The Moneyball opportunity in basketball

Published

Aren't we over all this analytics crap yet? All those damned numbers and charts and tables and the biggest impact the "analytics movement" had was proving Steph Curry right—a 3-pointer is worth more than a 2-pointer.

The Moneyball opportunity in basketball is different.

I don't care about starting a movement. I'm not interested in optimizing the game into some boring, predictable thing. I want my team to win. I want them to win it all. 🏆 I want the people who run my team to think like tech founders—stay hungry, stay foolish, find every advantage to win.

If my team can gain a massive edge against competition, I want them to exploit the hell out of it. And I don't want them to invite Michael Lewis over to write a book when they do.

It's a truism in tech that founders of successful companies get replaced by the bean counters and the optimizers. Intuition and bold moves get replaced by the diminishing returns from decision by spreadsheet. Too much abstraction, too little feel for the game.

But here is a trick with basketball—there is still a massive founder-like edge for a team to grab and the right numbers help. How do I know? Listen to one of the sport's founders, Howard Hobson. Coach of the first NCAA champs in 1939, innovator of the shot clock, goaltending, the "home run of basketball," the three-pointer, and many of the most enduring stats.

Not only did Hobson implement most of the core rules that transformed James Naismith's YMCA winter sport into the modern game we know, he applied his insight to winning games for his teams, and then he wrote a book complaining about how fans don't it.

Scientific Basketball

Hobson wanted fans to see the game with the same appreciation for winning that he could. (How democratic of him.)

He didn't believe he could just stare hard at such a fast-paced game to see everything that mattered, so he applied the scientific method to measuring important events, especially ones related to possession of the ball and shooting efficiency, then visualized those things in new ways.

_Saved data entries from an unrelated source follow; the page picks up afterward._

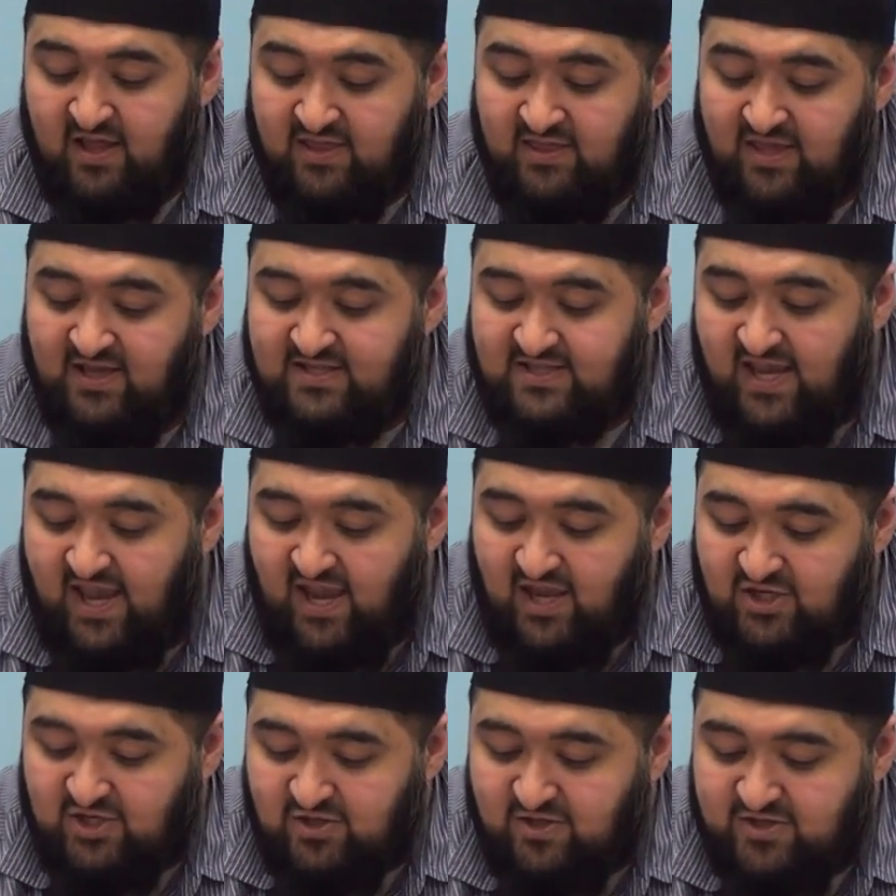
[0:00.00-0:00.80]
This
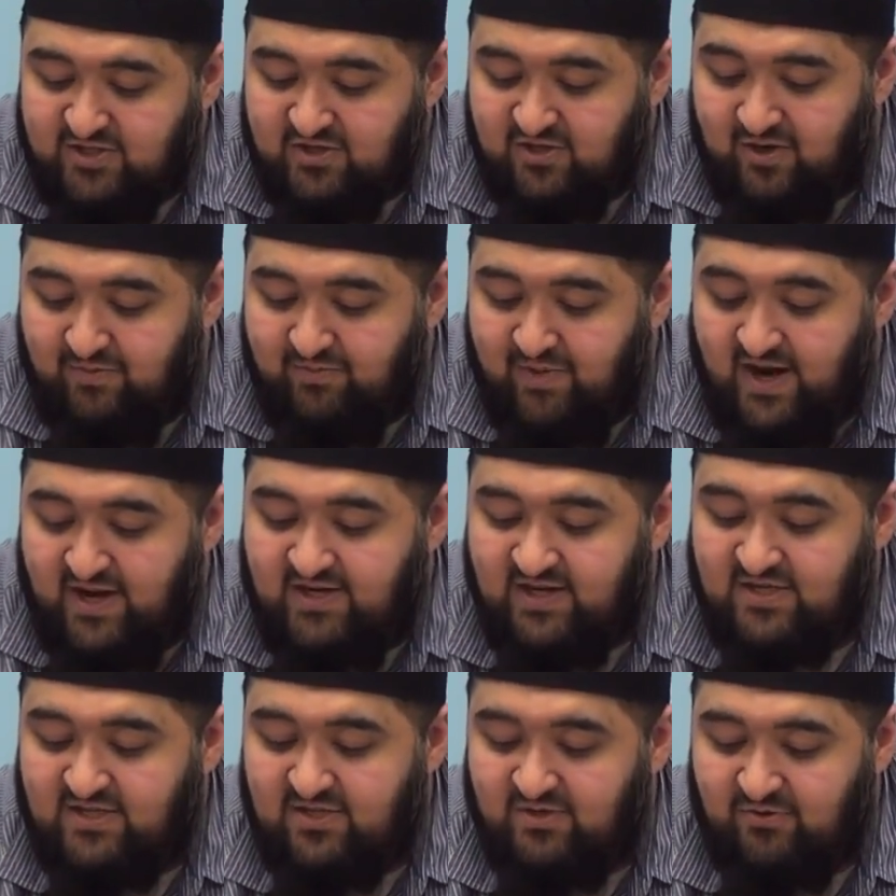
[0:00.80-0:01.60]
angel is
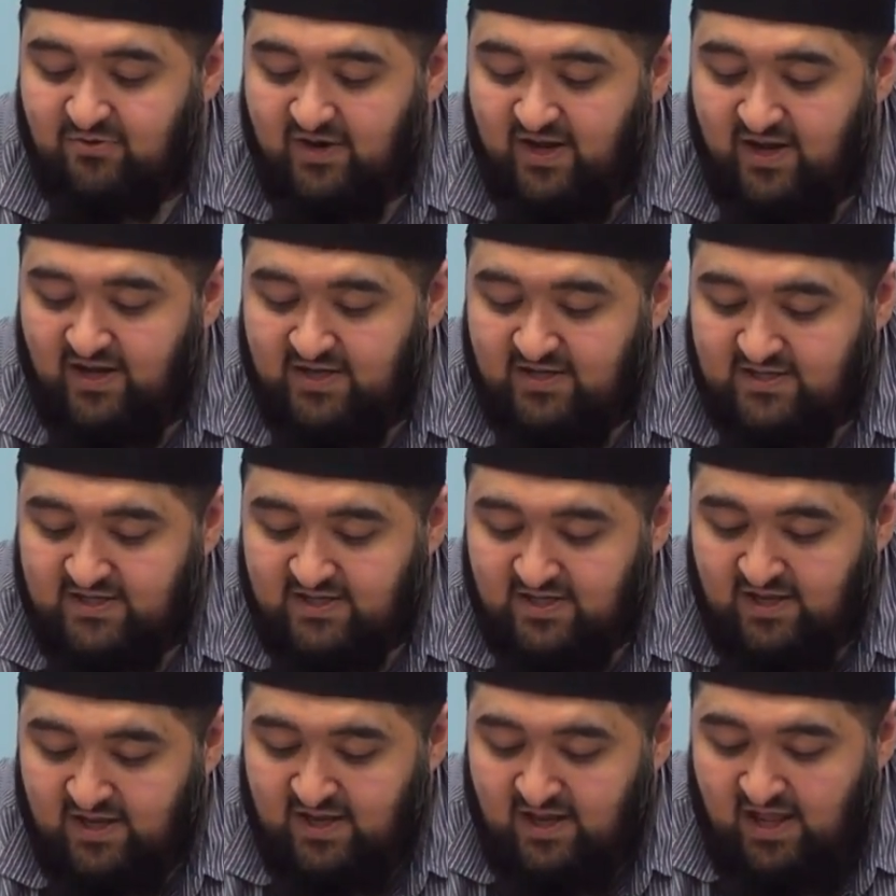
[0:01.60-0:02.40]
commanded to
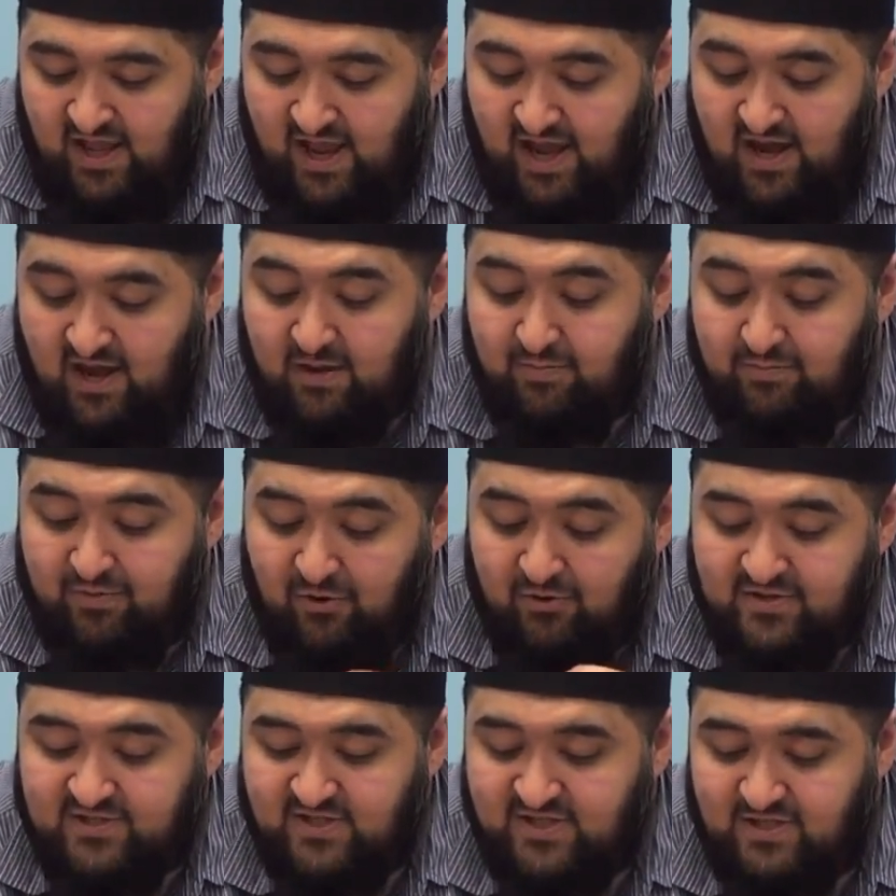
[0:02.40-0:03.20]
write,
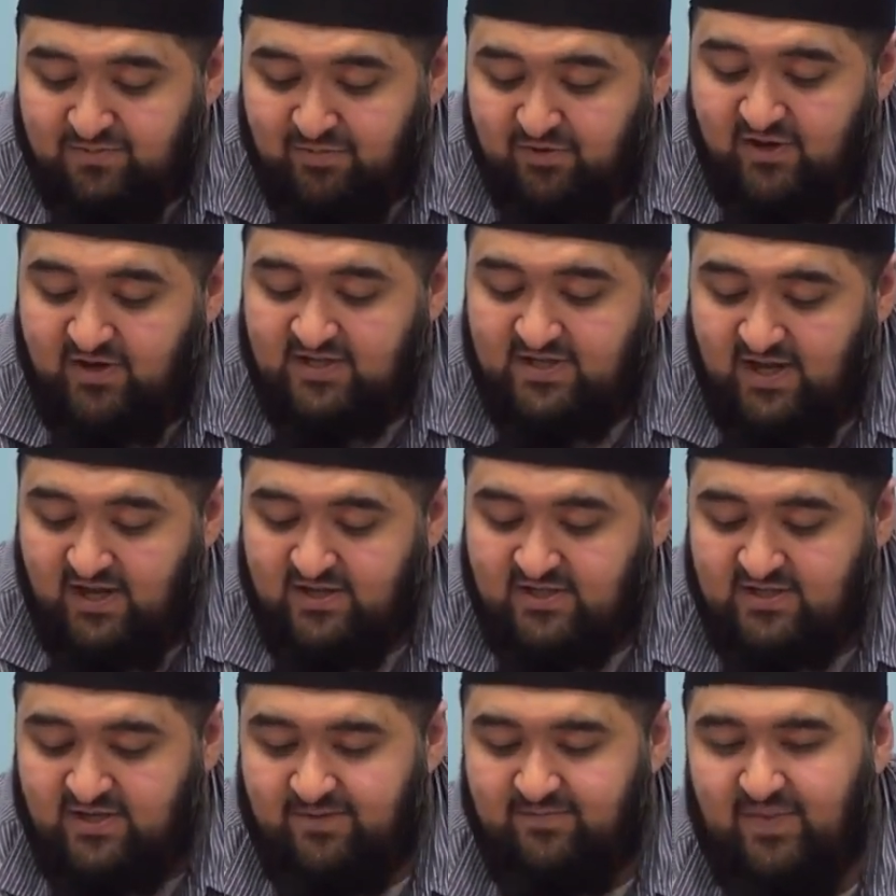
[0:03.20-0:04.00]
blows the spirit
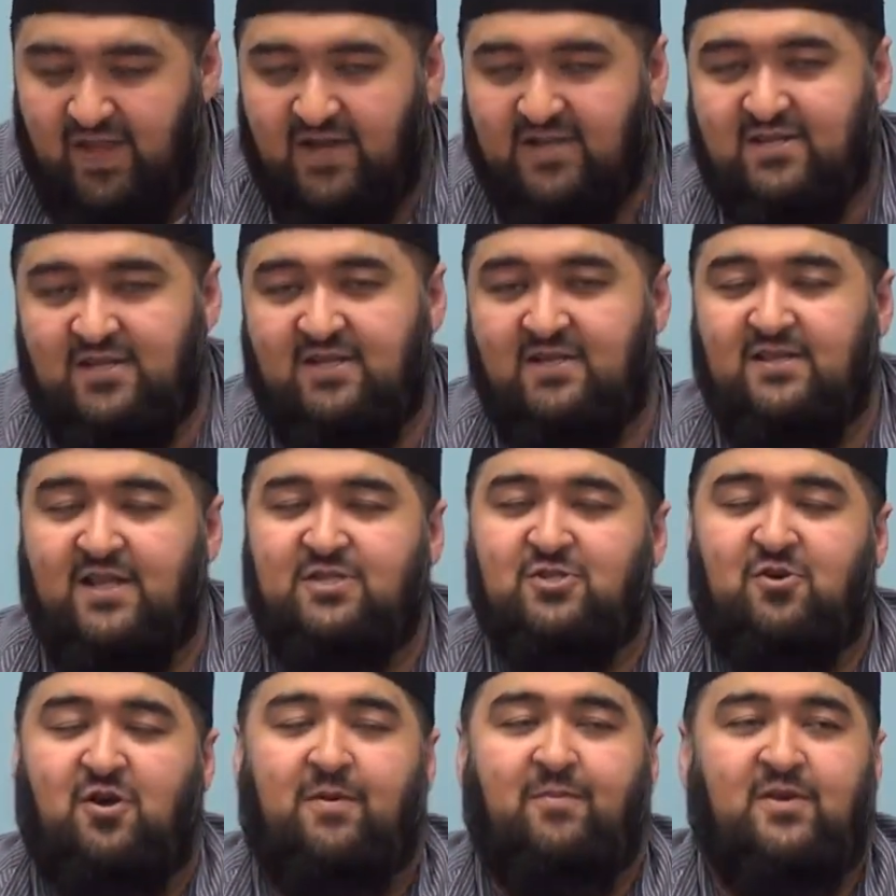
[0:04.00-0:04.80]
into him. Actually,
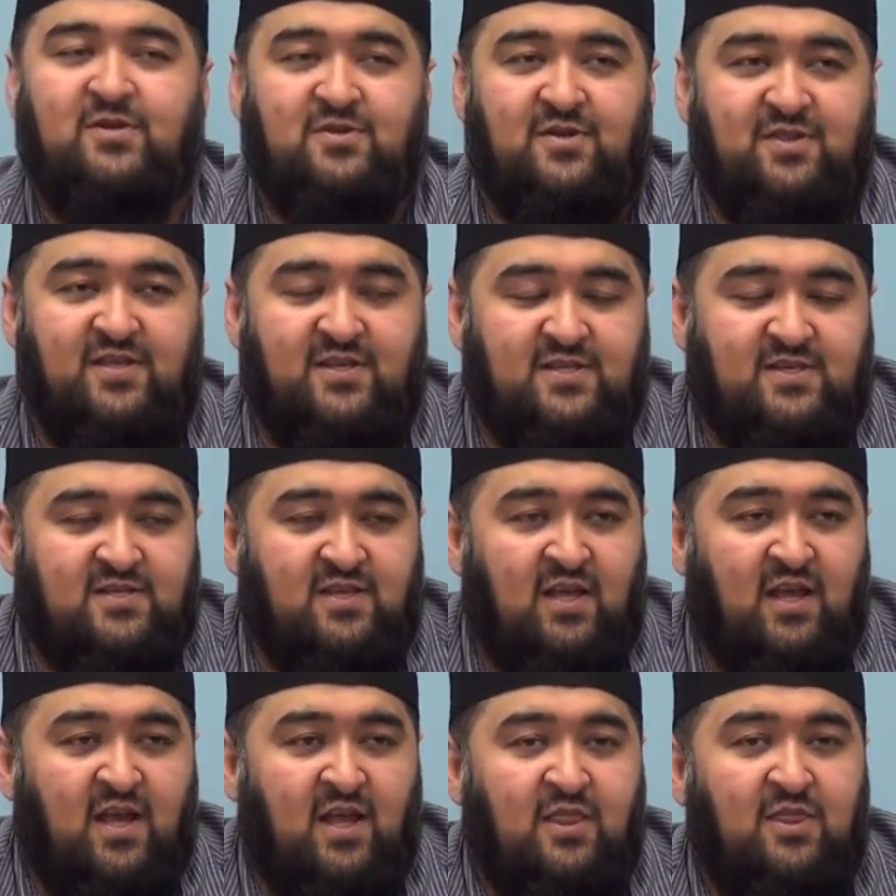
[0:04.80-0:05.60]
let's comment on
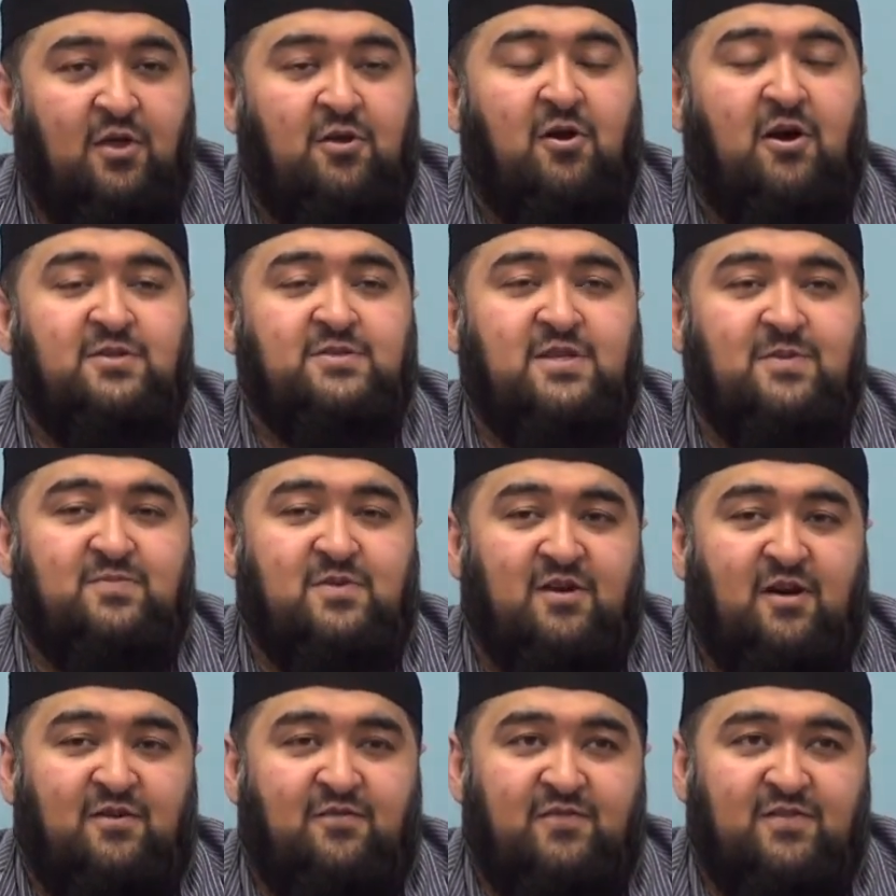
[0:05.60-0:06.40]
this. The
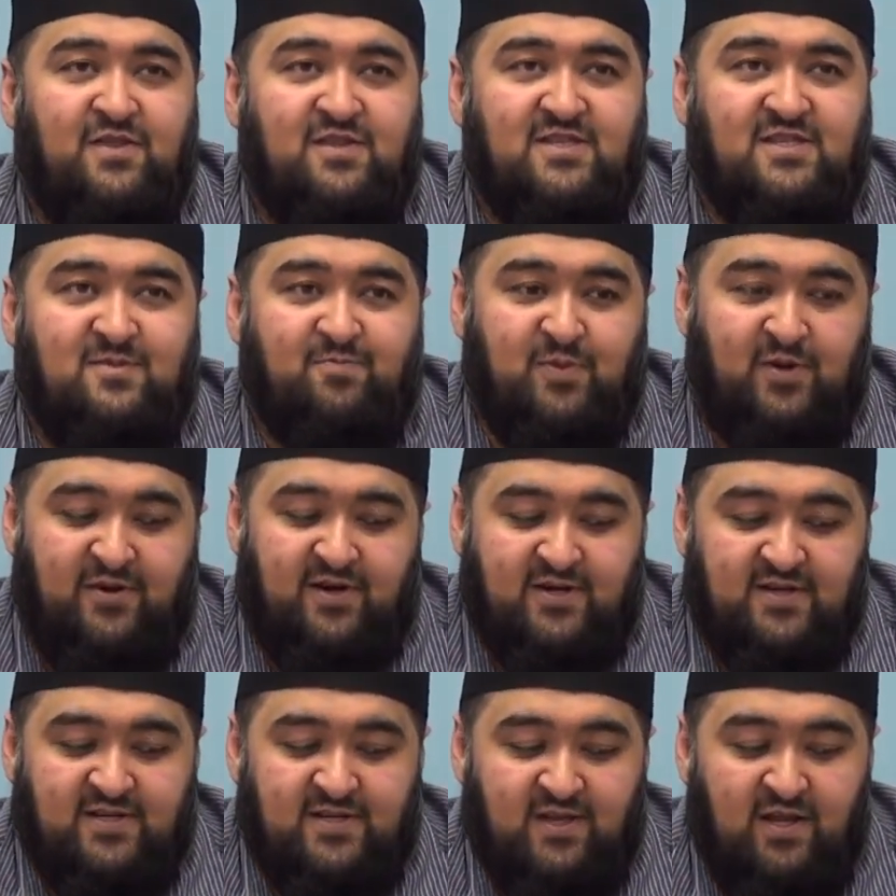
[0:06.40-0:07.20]
concept of the
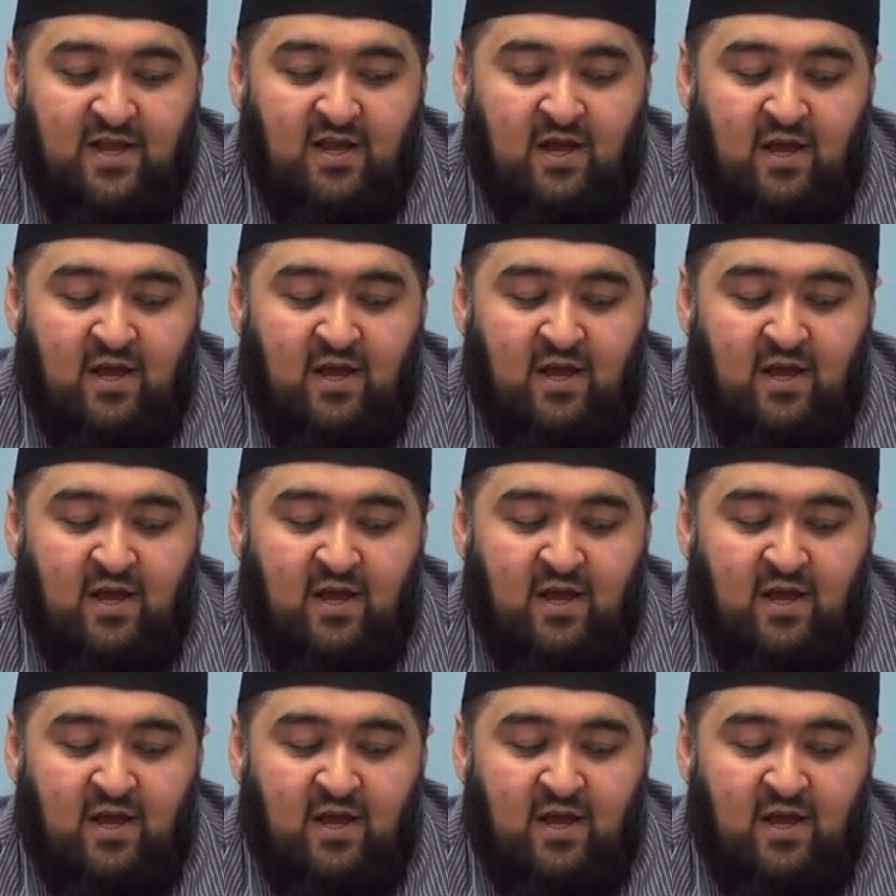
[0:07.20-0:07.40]
spirit.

Take his single-game player sheet for example and its lack of emphasis on points.

Player shot chart

Or look at how he focused on the ebb and flow of slim leads and deficits by introducing a game flow chart.

Game flow

Hobson cared so much about possession of the ball, he even tracked 8 statistics for it!

Ballhandling metrics

Reading Hobson today, you realize we crib his charts but not his insight. He'd still be complaining about the fans (and front offices). We haven't learned. Take this excerpt:

In a crucial Madison Square Garden game that will never be forgotten, Oregon led Long Island by a 15-point margin at the start of the second half. Long Island had several great “ball hawks” and their timely interceptions resulted in goals that cut down the Oregon lead. With ten seconds to play, Oregon still held a two-point lead. Out of nowhere came a “ball hawk” who intercepted a pass and fed the ball to a teammate who tied the score. Long Island went on to win in overtime 56-55. Who received the credit?--the player who scored the basket. The interception was soon forgotten.

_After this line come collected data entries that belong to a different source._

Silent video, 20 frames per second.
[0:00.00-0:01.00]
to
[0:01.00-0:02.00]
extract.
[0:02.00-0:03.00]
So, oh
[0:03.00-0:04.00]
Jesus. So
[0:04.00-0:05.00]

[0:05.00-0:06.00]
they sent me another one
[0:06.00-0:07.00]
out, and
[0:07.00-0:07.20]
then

This is the "Moneyball" opportunity Billy Beane and Paul DePodesta exploited for the Oakland A's benefit in baseball. The A's did it, then made the mistake of drawing too much attention to their edge, inviting competition.

In basketball, no team did anything close to what the A's did. Instead of Moneyball, we got Moreyball (3 > 2 points) and an avalanche of unscientific spreadsheets, vanity metrics, and pretty charts by people jockeying for front office jobs. (I know, I got caught up in it.) It didn't move the needle.

One founder-ike economist did reproduce Hobson's core insights in the 2000s. He scienced the shit out of basketball, only he didn't take a front office job, he wrote a book about it first. Like Hobson, he wanted fans to appreciate the game more fairly. Trouble is, Moneyball insights go against conventional wisdom. (People don't like that.)

To paraphrase tech innovator Alan Kay, "The basketball analytics revolution hasn't happened yet." We skipped the revolution part. Heck, we don't even need numeric analysis to figure some of this out. We could just look back to a founder's insight, and his reasons for the rules and stats that drive the modern game.

One team could exploit the heck out of this. I hope it's mine.